● Exercise goal: Check every line of the data below for the word "Transcript". Copy the ones that have it.
BEGIN Records to process
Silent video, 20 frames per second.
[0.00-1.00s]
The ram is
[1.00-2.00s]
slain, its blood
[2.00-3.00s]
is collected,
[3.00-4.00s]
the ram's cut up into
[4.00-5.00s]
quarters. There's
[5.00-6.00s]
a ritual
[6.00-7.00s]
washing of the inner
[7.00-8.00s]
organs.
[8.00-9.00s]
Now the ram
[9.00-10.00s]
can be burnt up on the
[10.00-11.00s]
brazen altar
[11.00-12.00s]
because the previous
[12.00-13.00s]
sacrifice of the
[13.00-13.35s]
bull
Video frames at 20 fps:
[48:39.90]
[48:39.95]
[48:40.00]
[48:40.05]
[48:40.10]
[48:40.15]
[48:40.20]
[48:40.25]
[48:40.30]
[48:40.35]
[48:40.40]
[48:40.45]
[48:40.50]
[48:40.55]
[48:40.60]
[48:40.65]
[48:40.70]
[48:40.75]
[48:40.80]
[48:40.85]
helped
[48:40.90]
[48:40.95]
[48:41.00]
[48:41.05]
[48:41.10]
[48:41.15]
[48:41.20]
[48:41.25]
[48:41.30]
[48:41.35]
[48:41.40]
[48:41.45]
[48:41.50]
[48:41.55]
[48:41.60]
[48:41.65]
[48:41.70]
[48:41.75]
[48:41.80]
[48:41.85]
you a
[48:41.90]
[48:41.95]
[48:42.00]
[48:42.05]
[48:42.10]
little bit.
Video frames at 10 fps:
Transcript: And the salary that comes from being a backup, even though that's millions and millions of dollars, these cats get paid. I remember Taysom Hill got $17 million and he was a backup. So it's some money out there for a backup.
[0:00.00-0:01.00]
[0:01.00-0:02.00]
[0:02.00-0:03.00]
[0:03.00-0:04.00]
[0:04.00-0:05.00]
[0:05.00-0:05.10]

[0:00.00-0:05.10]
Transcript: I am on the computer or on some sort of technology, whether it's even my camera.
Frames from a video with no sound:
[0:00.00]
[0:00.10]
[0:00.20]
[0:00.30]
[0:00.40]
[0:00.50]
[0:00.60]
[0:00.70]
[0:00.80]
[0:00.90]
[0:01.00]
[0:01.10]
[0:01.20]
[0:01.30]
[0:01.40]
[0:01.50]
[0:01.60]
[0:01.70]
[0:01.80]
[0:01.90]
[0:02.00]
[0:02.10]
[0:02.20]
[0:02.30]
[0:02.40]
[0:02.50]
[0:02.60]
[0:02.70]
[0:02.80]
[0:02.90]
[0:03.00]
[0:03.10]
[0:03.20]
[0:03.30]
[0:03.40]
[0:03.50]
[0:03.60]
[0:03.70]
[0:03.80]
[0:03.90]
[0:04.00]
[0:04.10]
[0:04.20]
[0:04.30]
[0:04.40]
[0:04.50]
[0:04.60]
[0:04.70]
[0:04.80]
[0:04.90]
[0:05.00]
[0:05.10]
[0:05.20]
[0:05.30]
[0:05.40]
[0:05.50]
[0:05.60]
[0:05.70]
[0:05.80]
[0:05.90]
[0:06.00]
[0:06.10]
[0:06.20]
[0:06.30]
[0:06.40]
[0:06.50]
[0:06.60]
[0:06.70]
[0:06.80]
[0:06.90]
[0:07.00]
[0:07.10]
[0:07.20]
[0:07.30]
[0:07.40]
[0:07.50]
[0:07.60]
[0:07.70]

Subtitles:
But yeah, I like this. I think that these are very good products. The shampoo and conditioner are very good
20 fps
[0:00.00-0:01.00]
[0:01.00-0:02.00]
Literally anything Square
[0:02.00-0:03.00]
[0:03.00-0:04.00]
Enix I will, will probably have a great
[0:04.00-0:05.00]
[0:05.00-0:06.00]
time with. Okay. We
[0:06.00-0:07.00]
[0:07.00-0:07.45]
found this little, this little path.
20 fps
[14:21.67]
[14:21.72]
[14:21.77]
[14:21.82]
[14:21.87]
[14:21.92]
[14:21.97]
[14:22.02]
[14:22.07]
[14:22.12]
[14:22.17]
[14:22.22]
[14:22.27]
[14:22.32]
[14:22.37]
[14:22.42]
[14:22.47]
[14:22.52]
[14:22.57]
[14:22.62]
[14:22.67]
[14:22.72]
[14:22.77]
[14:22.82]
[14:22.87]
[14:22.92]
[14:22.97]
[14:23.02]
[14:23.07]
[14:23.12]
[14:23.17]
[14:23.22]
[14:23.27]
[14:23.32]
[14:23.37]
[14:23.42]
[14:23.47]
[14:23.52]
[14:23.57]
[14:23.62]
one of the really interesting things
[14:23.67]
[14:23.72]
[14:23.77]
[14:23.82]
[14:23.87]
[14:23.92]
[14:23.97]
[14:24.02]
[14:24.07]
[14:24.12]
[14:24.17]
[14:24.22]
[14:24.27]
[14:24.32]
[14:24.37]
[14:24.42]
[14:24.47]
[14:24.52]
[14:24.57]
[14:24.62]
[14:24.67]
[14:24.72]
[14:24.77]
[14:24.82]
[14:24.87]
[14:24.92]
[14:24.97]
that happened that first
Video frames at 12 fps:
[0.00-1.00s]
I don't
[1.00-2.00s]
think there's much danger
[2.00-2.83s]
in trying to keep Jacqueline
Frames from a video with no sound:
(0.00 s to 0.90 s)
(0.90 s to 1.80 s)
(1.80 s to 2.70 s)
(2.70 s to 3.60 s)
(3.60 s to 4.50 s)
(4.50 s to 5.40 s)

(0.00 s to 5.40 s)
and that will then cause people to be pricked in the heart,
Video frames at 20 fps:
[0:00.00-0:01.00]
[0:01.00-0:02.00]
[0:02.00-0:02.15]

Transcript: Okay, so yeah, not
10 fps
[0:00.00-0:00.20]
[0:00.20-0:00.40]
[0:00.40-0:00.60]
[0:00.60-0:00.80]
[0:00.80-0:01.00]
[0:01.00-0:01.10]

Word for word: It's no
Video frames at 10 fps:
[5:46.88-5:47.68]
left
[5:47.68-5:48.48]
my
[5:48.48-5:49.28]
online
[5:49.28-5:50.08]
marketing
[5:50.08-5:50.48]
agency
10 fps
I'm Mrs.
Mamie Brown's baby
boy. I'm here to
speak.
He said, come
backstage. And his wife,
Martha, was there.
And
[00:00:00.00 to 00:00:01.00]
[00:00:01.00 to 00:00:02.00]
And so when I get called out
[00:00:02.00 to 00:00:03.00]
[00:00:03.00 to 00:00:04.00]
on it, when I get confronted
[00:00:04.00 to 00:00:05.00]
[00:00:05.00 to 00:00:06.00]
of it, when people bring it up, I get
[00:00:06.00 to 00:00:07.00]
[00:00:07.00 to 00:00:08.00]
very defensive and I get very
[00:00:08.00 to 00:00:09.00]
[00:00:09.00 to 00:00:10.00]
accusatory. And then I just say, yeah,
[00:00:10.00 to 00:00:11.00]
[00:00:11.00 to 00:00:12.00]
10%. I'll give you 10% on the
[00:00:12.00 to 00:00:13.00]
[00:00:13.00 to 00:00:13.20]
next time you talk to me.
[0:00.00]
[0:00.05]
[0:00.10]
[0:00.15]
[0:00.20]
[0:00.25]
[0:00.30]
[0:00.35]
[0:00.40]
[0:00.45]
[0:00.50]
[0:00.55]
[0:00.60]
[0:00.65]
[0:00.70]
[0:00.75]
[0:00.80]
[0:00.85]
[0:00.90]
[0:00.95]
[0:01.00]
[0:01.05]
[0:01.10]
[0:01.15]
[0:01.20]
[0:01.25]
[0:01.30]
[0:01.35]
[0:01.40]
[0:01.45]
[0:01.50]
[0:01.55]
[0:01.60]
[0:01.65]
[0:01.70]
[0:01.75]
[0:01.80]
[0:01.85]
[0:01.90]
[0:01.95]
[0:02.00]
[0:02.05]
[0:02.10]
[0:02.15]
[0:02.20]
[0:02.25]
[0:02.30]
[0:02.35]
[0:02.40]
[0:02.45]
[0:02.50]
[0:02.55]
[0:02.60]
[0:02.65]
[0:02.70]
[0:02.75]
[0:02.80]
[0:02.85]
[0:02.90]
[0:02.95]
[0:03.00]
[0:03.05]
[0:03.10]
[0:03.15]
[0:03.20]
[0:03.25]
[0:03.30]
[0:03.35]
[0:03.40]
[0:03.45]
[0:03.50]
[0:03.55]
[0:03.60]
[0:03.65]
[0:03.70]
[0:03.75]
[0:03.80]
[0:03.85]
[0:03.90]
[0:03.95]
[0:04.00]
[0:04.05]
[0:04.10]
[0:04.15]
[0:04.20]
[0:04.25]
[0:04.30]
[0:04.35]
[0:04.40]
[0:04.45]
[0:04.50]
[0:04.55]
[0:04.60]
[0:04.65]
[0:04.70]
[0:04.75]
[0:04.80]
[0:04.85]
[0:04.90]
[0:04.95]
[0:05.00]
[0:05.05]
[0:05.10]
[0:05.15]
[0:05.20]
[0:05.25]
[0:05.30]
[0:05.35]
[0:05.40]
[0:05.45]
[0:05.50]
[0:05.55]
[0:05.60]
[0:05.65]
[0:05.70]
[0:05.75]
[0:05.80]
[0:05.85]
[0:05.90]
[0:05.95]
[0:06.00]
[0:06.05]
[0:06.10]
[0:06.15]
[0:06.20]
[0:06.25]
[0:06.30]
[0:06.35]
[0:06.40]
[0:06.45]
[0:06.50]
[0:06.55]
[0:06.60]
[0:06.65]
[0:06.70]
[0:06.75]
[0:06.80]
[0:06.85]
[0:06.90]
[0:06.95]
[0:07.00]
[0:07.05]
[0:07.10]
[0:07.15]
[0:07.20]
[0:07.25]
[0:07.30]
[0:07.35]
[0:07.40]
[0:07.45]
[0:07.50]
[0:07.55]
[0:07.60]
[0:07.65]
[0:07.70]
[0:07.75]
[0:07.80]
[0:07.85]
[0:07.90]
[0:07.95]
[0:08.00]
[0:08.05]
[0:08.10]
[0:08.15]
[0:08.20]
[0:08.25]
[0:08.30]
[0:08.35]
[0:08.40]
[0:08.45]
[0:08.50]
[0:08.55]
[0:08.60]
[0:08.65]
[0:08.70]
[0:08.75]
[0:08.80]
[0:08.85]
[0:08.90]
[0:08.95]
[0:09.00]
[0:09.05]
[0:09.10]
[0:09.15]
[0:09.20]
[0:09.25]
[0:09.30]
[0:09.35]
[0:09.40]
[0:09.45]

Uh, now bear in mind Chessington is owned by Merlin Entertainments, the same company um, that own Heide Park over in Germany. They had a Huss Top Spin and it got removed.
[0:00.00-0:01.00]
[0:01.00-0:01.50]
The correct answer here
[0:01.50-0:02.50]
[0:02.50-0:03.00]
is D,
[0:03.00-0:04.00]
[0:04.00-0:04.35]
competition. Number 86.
END Records to process
● Response box:
Transcript: And the salary that comes from being a backup, even though that's millions and millions of dollars, these cats get paid. I remember Taysom Hill got $17 million and he was a backup. So it's some money out there for a backup.
Transcript: I am on the computer or on some sort of technology, whether it's even my camera.
Transcript: Okay, so yeah, not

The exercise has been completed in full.